[Task instructions]:
Leaving out all pictures, reproduce the entries below exactly, from the first line through the line that contains "[00:00:28.54]".

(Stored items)
^^^^^^^^^^^^^^^^

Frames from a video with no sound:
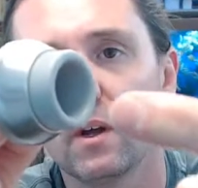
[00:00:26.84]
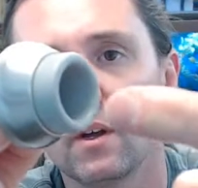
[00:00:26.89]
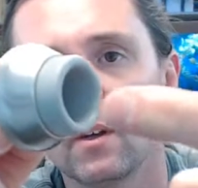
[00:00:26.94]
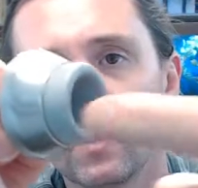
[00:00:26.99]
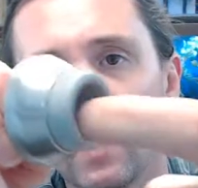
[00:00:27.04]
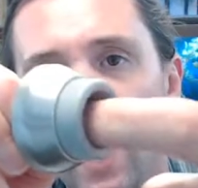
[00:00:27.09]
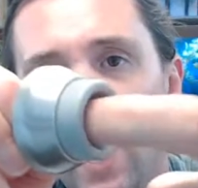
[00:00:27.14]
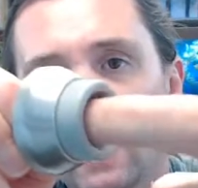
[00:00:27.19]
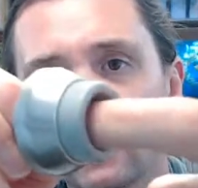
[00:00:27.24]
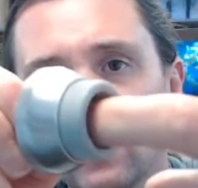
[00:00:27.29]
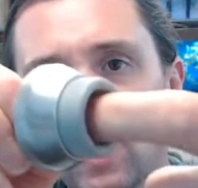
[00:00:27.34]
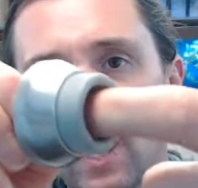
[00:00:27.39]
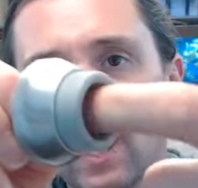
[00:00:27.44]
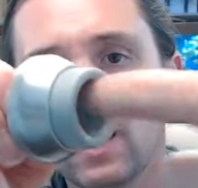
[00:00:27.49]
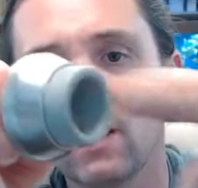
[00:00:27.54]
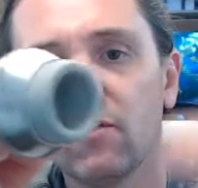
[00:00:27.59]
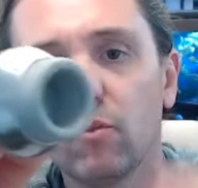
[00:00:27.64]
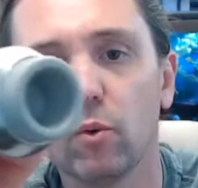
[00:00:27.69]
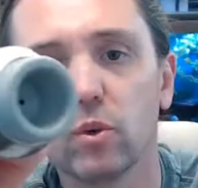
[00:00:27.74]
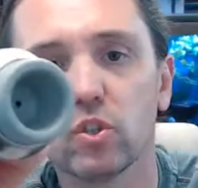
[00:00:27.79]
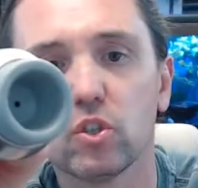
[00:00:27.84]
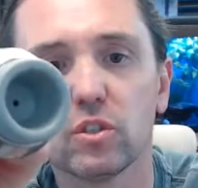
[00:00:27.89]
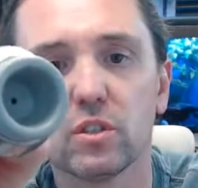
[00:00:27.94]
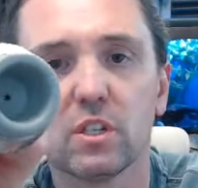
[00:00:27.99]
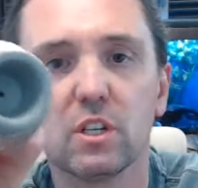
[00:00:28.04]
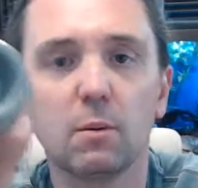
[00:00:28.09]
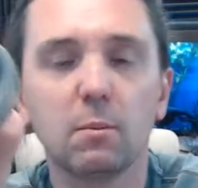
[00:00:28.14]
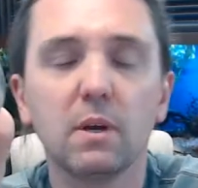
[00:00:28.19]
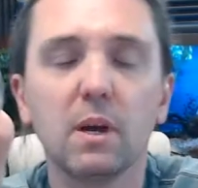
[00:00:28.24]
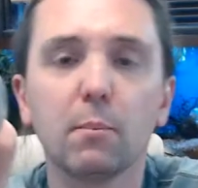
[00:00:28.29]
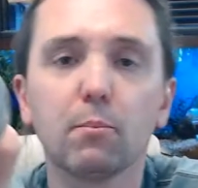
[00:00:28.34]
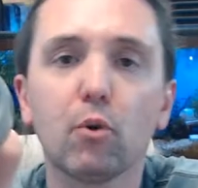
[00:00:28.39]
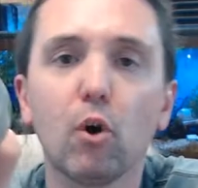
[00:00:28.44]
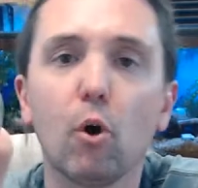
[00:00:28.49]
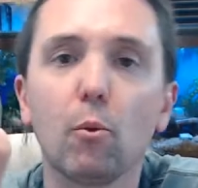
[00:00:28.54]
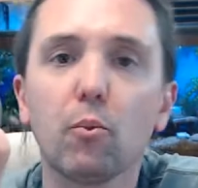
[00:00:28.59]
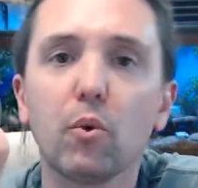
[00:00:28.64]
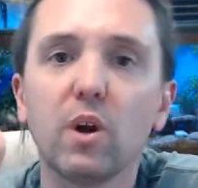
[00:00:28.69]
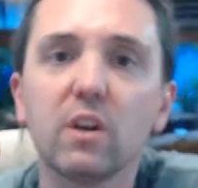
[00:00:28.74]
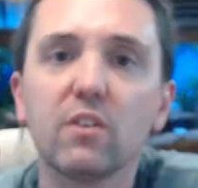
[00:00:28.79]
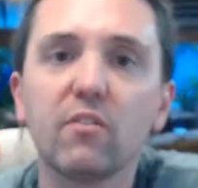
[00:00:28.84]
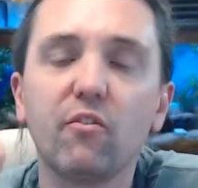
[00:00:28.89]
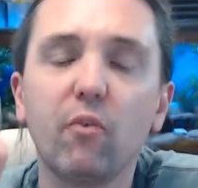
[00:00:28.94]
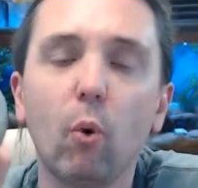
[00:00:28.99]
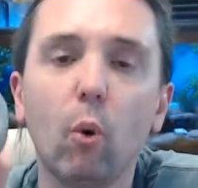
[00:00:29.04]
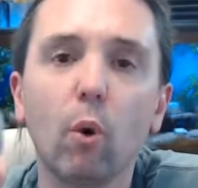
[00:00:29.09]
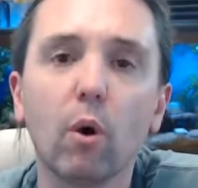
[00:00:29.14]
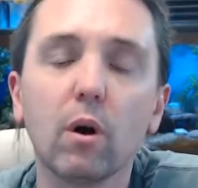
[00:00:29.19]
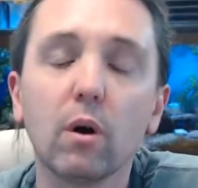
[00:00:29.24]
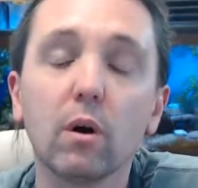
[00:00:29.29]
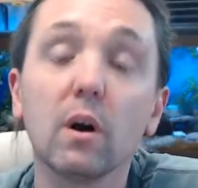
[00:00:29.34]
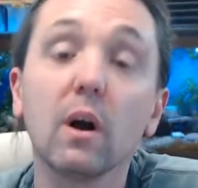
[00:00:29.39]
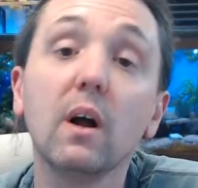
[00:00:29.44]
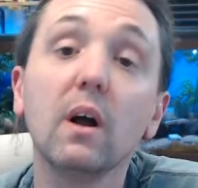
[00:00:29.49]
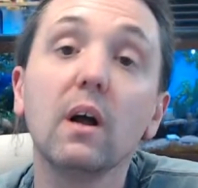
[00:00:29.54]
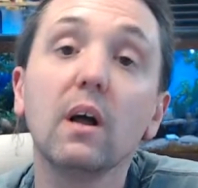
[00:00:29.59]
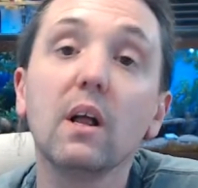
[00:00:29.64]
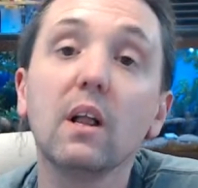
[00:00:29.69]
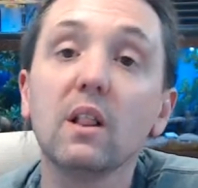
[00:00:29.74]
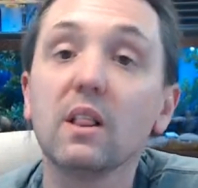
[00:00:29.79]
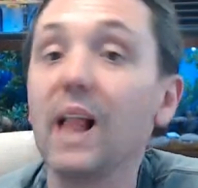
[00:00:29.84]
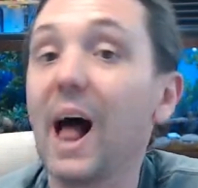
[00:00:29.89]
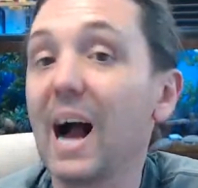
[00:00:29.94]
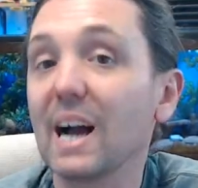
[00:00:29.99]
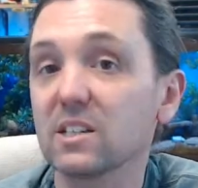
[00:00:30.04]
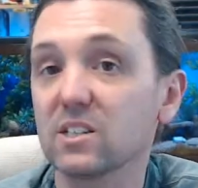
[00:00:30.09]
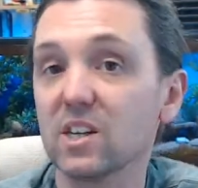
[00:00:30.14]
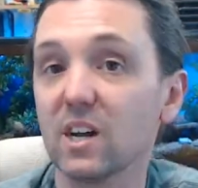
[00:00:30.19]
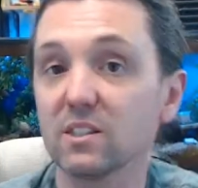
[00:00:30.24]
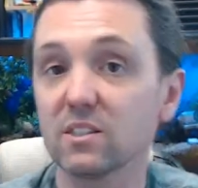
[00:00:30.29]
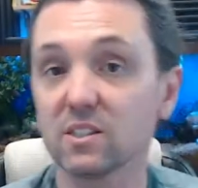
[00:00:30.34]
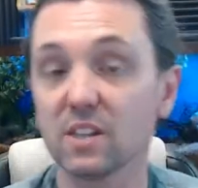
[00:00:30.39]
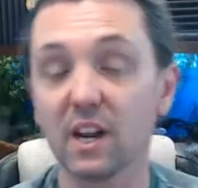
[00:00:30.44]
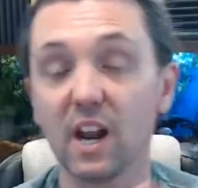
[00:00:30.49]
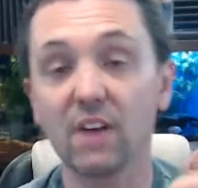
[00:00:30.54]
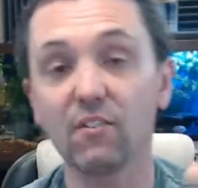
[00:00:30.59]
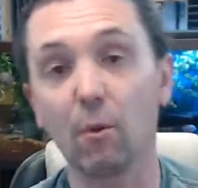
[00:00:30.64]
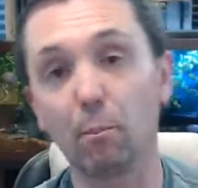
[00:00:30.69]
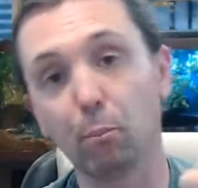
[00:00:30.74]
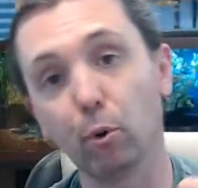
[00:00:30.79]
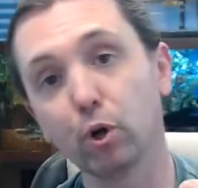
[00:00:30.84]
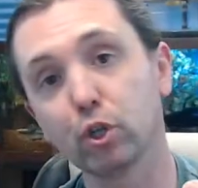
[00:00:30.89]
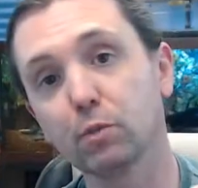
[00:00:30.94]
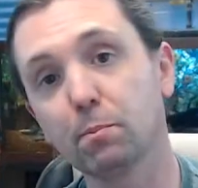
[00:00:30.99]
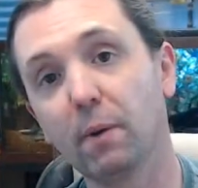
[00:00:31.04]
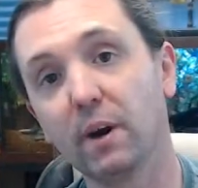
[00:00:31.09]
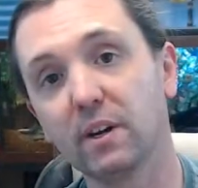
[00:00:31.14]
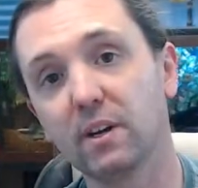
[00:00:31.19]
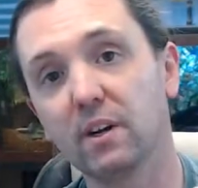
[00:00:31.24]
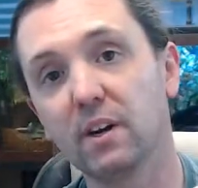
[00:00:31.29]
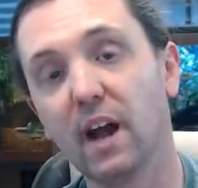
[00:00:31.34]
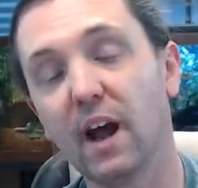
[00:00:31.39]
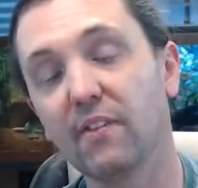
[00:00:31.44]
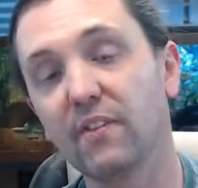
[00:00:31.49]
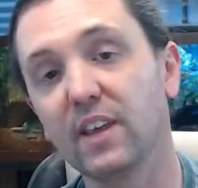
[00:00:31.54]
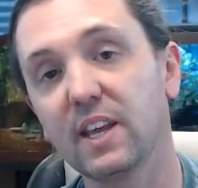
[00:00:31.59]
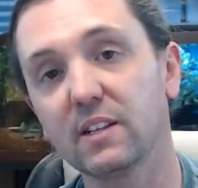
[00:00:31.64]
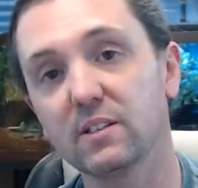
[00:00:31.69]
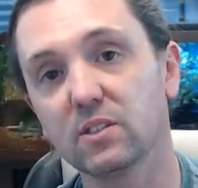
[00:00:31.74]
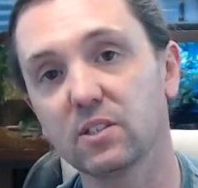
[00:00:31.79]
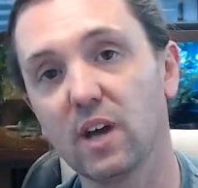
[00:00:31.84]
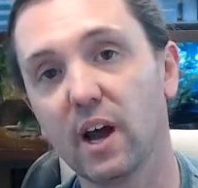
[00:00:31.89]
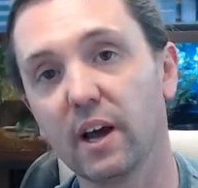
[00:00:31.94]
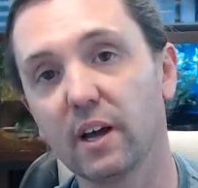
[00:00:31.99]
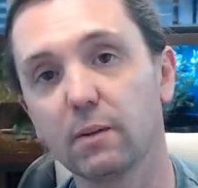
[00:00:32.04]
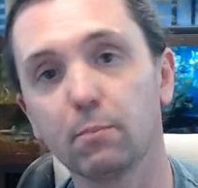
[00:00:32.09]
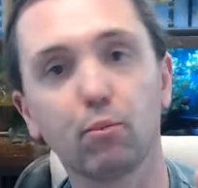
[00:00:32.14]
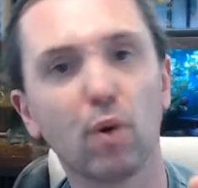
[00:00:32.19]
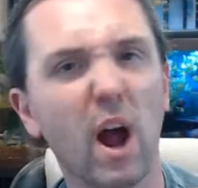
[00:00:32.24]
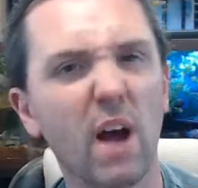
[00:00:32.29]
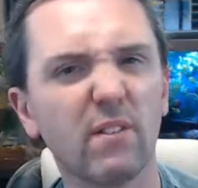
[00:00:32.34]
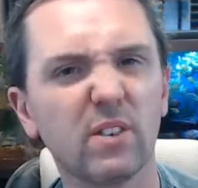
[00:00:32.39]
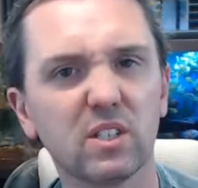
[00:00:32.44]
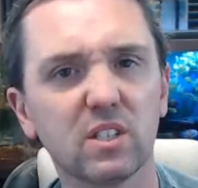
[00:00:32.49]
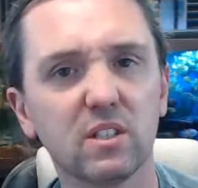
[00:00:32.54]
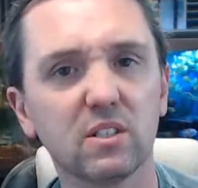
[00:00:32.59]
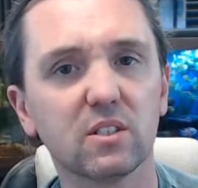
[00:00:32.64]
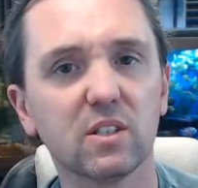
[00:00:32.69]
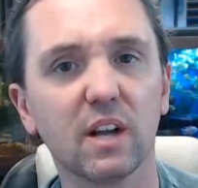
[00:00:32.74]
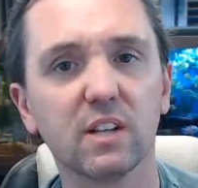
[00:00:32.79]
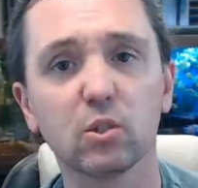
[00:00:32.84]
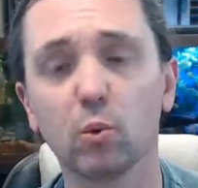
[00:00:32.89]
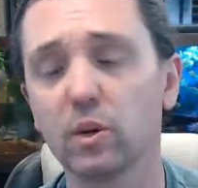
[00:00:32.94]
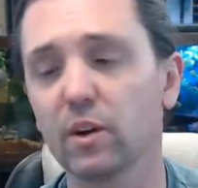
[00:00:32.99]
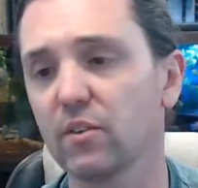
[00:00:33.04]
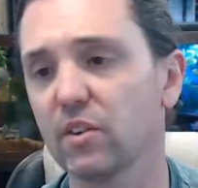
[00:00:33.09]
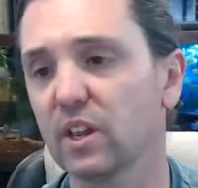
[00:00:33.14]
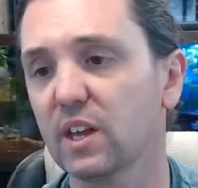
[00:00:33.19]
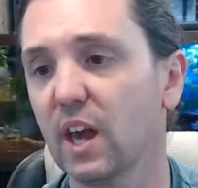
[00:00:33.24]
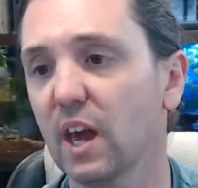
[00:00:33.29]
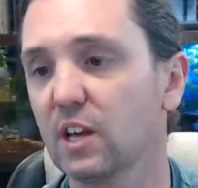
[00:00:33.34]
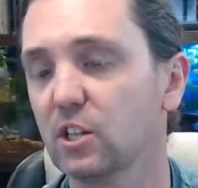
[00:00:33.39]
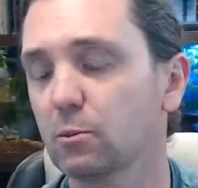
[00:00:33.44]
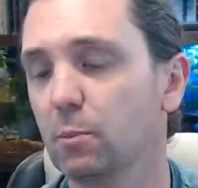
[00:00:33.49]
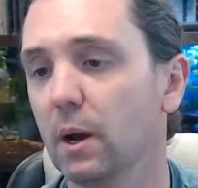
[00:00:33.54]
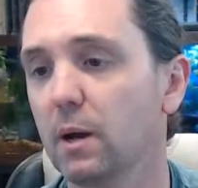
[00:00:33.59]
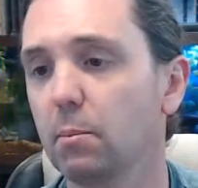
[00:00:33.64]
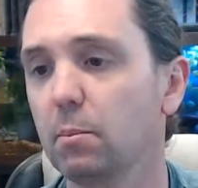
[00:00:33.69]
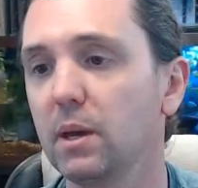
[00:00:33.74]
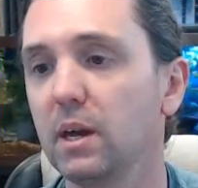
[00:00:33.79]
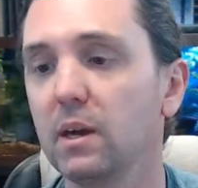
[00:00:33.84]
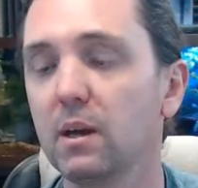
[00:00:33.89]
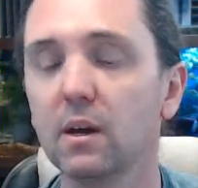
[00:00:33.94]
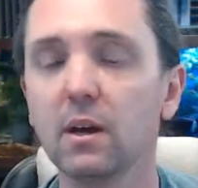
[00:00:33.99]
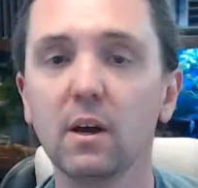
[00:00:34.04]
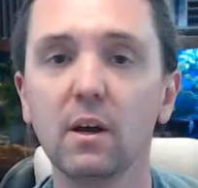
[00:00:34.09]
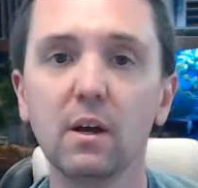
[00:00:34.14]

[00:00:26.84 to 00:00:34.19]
Concave, which is going to be appropriate for lock sets that have a push button on the inside, privacy sets, whatever the case might be.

^^^^^^^^^^^^^^^^

[Result for this task]:
Frames from a video with no sound:
[00:00:26.84]
[00:00:26.89]
[00:00:26.94]
[00:00:26.99]
[00:00:27.04]
[00:00:27.09]
[00:00:27.14]
[00:00:27.19]
[00:00:27.24]
[00:00:27.29]
[00:00:27.34]
[00:00:27.39]
[00:00:27.44]
[00:00:27.49]
[00:00:27.54]
[00:00:27.59]
[00:00:27.64]
[00:00:27.69]
[00:00:27.74]
[00:00:27.79]
[00:00:27.84]
[00:00:27.89]
[00:00:27.94]
[00:00:27.99]
[00:00:28.04]
[00:00:28.09]
[00:00:28.14]
[00:00:28.19]
[00:00:28.24]
[00:00:28.29]
[00:00:28.34]
[00:00:28.39]
[00:00:28.44]
[00:00:28.49]
[00:00:28.54]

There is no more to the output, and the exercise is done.